Problem:
Retype the following records exactly and exclude the pictures.

[[ Data provided open ]]

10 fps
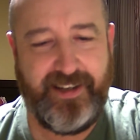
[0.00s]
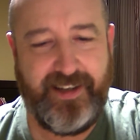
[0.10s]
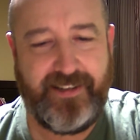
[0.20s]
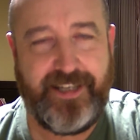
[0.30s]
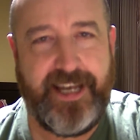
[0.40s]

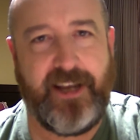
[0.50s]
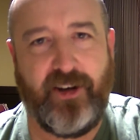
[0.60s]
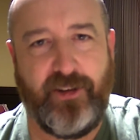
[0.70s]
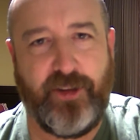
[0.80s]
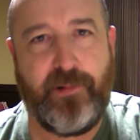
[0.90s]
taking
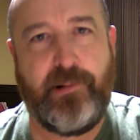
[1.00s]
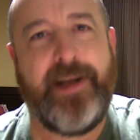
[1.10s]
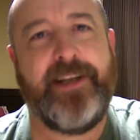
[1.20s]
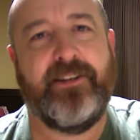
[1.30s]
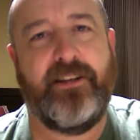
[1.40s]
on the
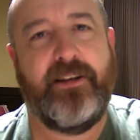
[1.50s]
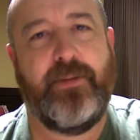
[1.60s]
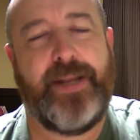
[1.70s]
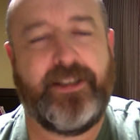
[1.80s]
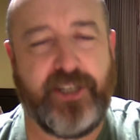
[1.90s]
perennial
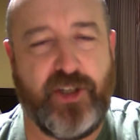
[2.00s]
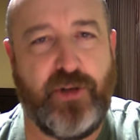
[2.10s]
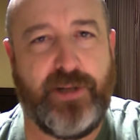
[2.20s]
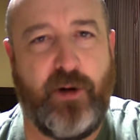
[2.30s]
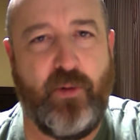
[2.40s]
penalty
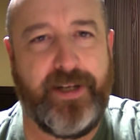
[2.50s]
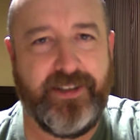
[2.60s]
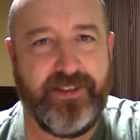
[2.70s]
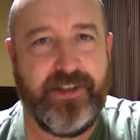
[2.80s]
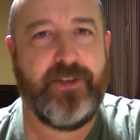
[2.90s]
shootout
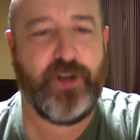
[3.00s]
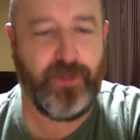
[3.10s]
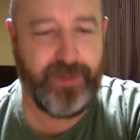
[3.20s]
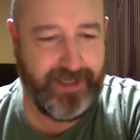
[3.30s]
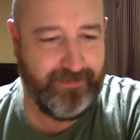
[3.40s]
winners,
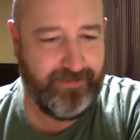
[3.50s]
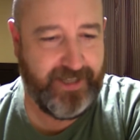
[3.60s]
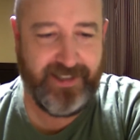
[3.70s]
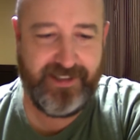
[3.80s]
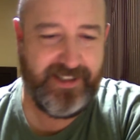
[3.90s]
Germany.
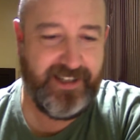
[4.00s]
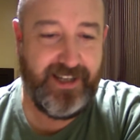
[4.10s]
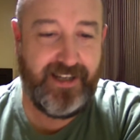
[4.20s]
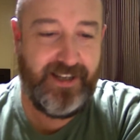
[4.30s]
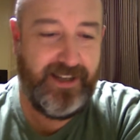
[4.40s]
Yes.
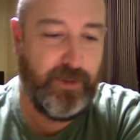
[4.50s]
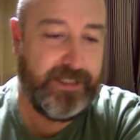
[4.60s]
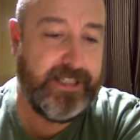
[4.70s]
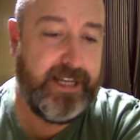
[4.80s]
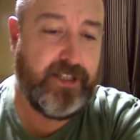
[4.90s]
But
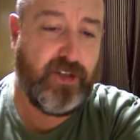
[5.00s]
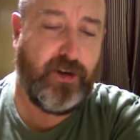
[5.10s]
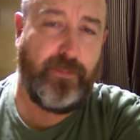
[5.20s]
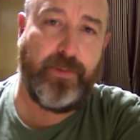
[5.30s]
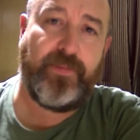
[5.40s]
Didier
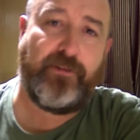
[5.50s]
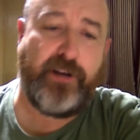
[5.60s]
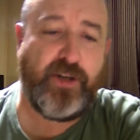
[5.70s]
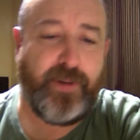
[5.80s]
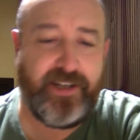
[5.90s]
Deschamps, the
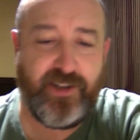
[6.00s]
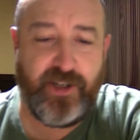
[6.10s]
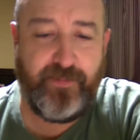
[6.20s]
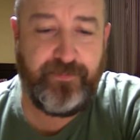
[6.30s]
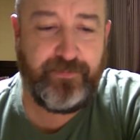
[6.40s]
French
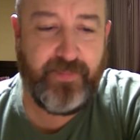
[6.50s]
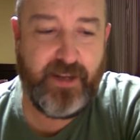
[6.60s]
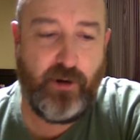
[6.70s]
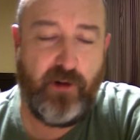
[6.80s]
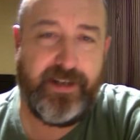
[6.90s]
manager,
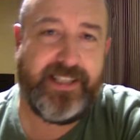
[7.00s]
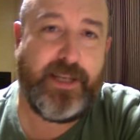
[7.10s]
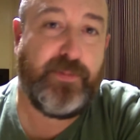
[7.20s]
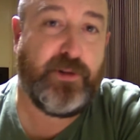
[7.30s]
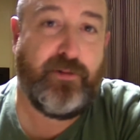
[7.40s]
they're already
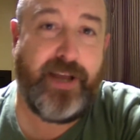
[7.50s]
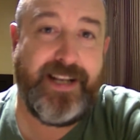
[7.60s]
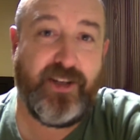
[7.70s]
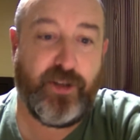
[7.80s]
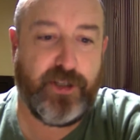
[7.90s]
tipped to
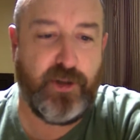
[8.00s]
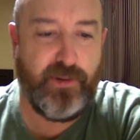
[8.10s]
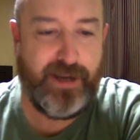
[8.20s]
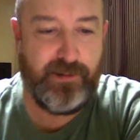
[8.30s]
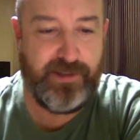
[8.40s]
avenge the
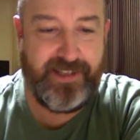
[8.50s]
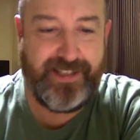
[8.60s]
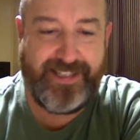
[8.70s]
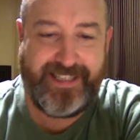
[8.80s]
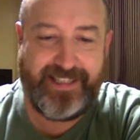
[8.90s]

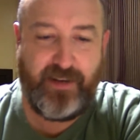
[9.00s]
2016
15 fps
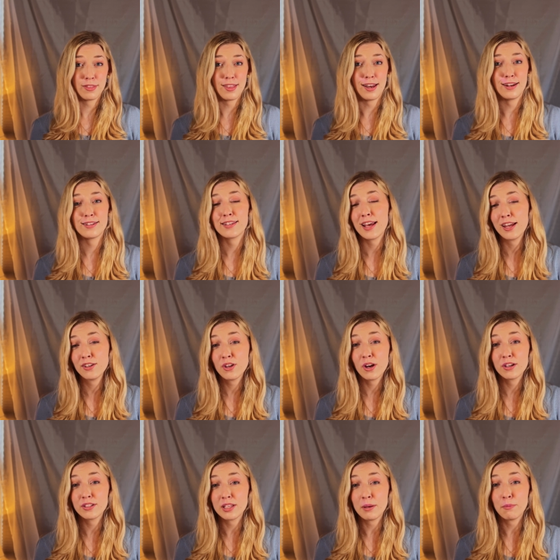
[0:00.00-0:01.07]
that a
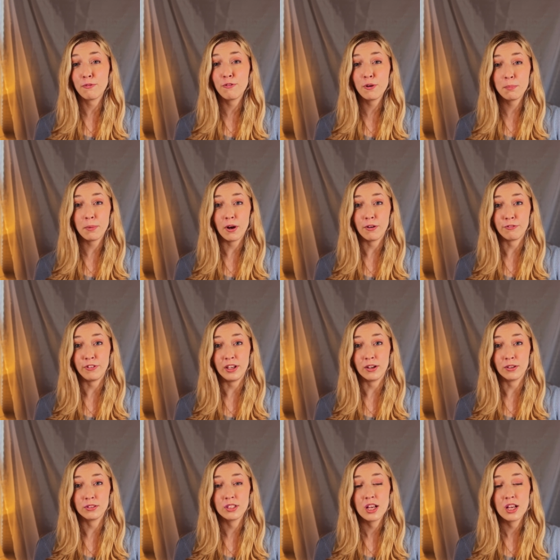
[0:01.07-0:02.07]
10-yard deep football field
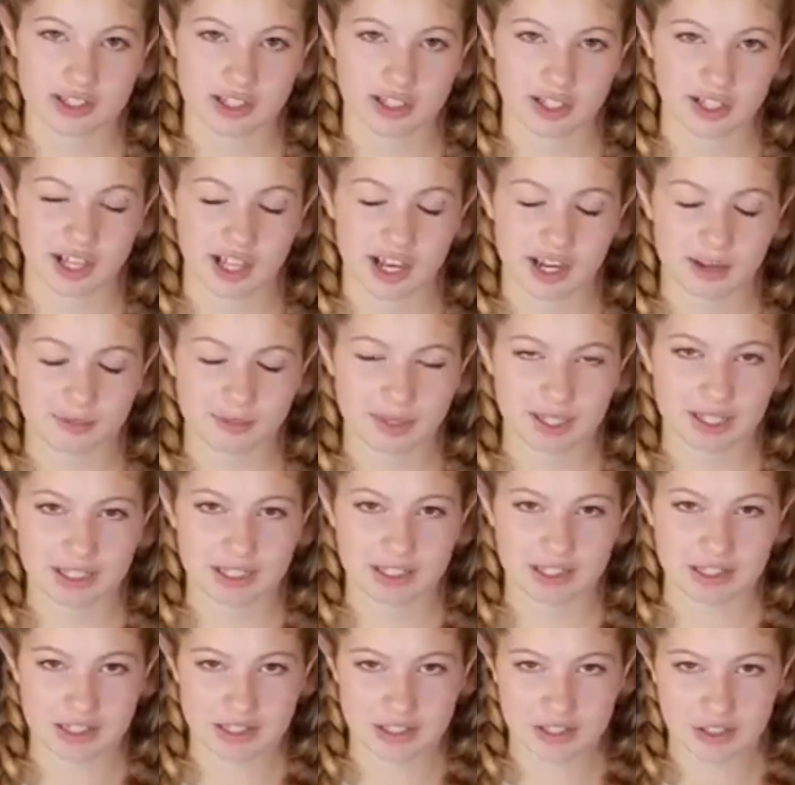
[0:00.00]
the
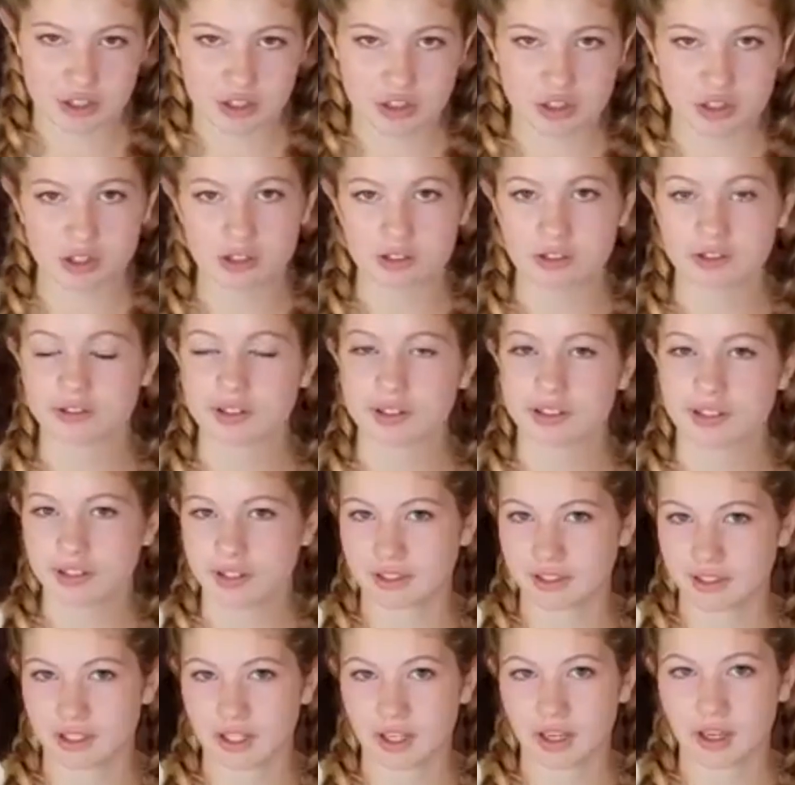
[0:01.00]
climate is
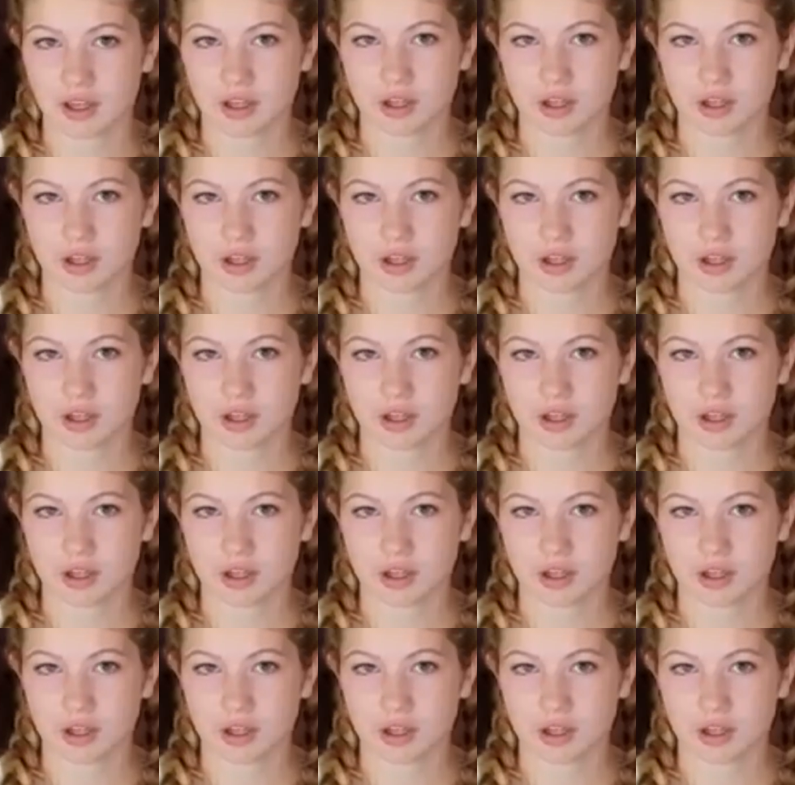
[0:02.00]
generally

[[ Data provided closed ]]

Exercise result:
10 fps
[0.00s]
[0.10s]
[0.20s]
[0.30s]
[0.40s]

[0.50s]
[0.60s]
[0.70s]
[0.80s]
[0.90s]
taking
[1.00s]
[1.10s]
[1.20s]
[1.30s]
[1.40s]
on the
[1.50s]
[1.60s]
[1.70s]
[1.80s]
[1.90s]
perennial
[2.00s]
[2.10s]
[2.20s]
[2.30s]
[2.40s]
penalty
[2.50s]
[2.60s]
[2.70s]
[2.80s]
[2.90s]
shootout
[3.00s]
[3.10s]
[3.20s]
[3.30s]
[3.40s]
winners,
[3.50s]
[3.60s]
[3.70s]
[3.80s]
[3.90s]
Germany.
[4.00s]
[4.10s]
[4.20s]
[4.30s]
[4.40s]
Yes.
[4.50s]
[4.60s]
[4.70s]
[4.80s]
[4.90s]
But
[5.00s]
[5.10s]
[5.20s]
[5.30s]
[5.40s]
Didier
[5.50s]
[5.60s]
[5.70s]
[5.80s]
[5.90s]
Deschamps, the
[6.00s]
[6.10s]
[6.20s]
[6.30s]
[6.40s]
French
[6.50s]
[6.60s]
[6.70s]
[6.80s]
[6.90s]
manager,
[7.00s]
[7.10s]
[7.20s]
[7.30s]
[7.40s]
they're already
[7.50s]
[7.60s]
[7.70s]
[7.80s]
[7.90s]
tipped to
[8.00s]
[8.10s]
[8.20s]
[8.30s]
[8.40s]
avenge the
[8.50s]
[8.60s]
[8.70s]
[8.80s]
[8.90s]

[9.00s]
2016
15 fps
[0:00.00-0:01.07]
that a
[0:01.07-0:02.07]
10-yard deep football field
[0:00.00]
the
[0:01.00]
climate is
[0:02.00]
generally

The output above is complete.